Diabetes is disease whose effects can be seen on all organs and tissues in the body. It affects the nerves, eyes, cardiovascular system, feet and almost anything else you can think of. Poorly controlled or completely neglected diabetes is known to affect both nervous and vascular system, leading to inability to feel pain, wounds and injuries. There are also some problems with slow healing of wounds and promotion of further infection. Some of these injuries may end up being extremely bad and some could turn to ulcers and gangrene, especially frequently affecting the feet of diabetics.
What Contributes to Foot Gangrene?
Diabetic patients lack sufficient amount of insulin in the body.
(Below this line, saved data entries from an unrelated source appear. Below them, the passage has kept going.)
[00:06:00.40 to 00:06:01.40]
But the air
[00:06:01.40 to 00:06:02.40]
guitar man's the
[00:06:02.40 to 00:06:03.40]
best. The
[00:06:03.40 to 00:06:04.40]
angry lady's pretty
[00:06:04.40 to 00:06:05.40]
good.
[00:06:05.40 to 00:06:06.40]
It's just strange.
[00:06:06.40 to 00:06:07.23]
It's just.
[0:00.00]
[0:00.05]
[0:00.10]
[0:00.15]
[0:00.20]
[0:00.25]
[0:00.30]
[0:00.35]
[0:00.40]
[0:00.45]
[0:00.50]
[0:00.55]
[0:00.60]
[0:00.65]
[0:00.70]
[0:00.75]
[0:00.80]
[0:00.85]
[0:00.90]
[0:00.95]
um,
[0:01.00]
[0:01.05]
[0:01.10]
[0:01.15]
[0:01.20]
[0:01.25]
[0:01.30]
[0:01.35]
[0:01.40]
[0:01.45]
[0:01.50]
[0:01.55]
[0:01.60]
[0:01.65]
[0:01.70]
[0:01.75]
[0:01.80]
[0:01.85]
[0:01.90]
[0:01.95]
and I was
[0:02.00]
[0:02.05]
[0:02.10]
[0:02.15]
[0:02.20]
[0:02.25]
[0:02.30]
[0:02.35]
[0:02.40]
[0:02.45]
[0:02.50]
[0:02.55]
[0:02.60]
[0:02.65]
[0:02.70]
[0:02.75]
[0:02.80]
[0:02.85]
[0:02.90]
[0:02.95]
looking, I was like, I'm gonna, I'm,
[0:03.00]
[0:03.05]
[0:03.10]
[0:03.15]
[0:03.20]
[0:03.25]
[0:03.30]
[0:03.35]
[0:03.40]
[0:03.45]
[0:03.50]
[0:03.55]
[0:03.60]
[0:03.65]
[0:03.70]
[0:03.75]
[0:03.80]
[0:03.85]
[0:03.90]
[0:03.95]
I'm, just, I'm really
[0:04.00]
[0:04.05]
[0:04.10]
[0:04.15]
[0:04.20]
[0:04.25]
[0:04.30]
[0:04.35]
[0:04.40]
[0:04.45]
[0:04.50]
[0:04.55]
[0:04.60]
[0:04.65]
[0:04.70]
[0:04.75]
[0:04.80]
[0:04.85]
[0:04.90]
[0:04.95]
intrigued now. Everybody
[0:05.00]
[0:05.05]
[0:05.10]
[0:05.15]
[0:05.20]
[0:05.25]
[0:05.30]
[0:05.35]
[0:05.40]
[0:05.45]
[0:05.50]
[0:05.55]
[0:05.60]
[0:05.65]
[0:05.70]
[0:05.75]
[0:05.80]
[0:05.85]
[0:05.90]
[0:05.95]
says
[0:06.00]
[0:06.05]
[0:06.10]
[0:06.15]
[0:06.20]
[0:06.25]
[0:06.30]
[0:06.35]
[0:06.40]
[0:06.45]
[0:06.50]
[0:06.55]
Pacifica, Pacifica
This has negative effects to migration of white blood cells responsible for protection and defense from any invading microorganisms. Places of diabetic injuries and wounds usually lack proper amount of oxygen because of blocked blood vessels. This allows favorable environment for the growth of different microorganisms, thus spreading infection and sepsis without any disturbance from white blood cells.
Diabetic neuropathy is responsible for collapse of the arch of the feet. Diabetic feet become flat and develop callosities, which can be infected and consequently developed into gangrene of the foot. Antibiotics can't do anything for this infection, since they can’t reach these places and infection grows without any possible interference.
Prevention Methods To prevent formation and development of gangrene in the foot, diabetic patients must control their blood sugar regularly. Self-monitoring is of utmost importance for these patients and they should always have a glucometer handy. Their blood sugar level should always be about 110 mgs% in overnight fasting or about 126 mgs% 2 hours after any meal of the day. If their medications or insulin doesn’t provide these levels of blood glucose, they should consult the doctor and get checked again in the hospital environment.
Fitting and soft foot wear at all times is found to be beneficial and able to prevent injuries, infections and gangrene of the feet in diabetic patients. Wearing hard or ill fitted shoes can hurt and damage the foot/feet and lead to gangrene in these people.
If you are diabetic, make sure to check your feet for any loss of sensations and for any injuries every night, before bedtime. This way, you will prevent any unpleasant or serious complications with the feet that may arise. Additionally, doctors advise diabetic patients to wash their feet with lukewarm water every night before going to bed, to remove all dirt from the feet.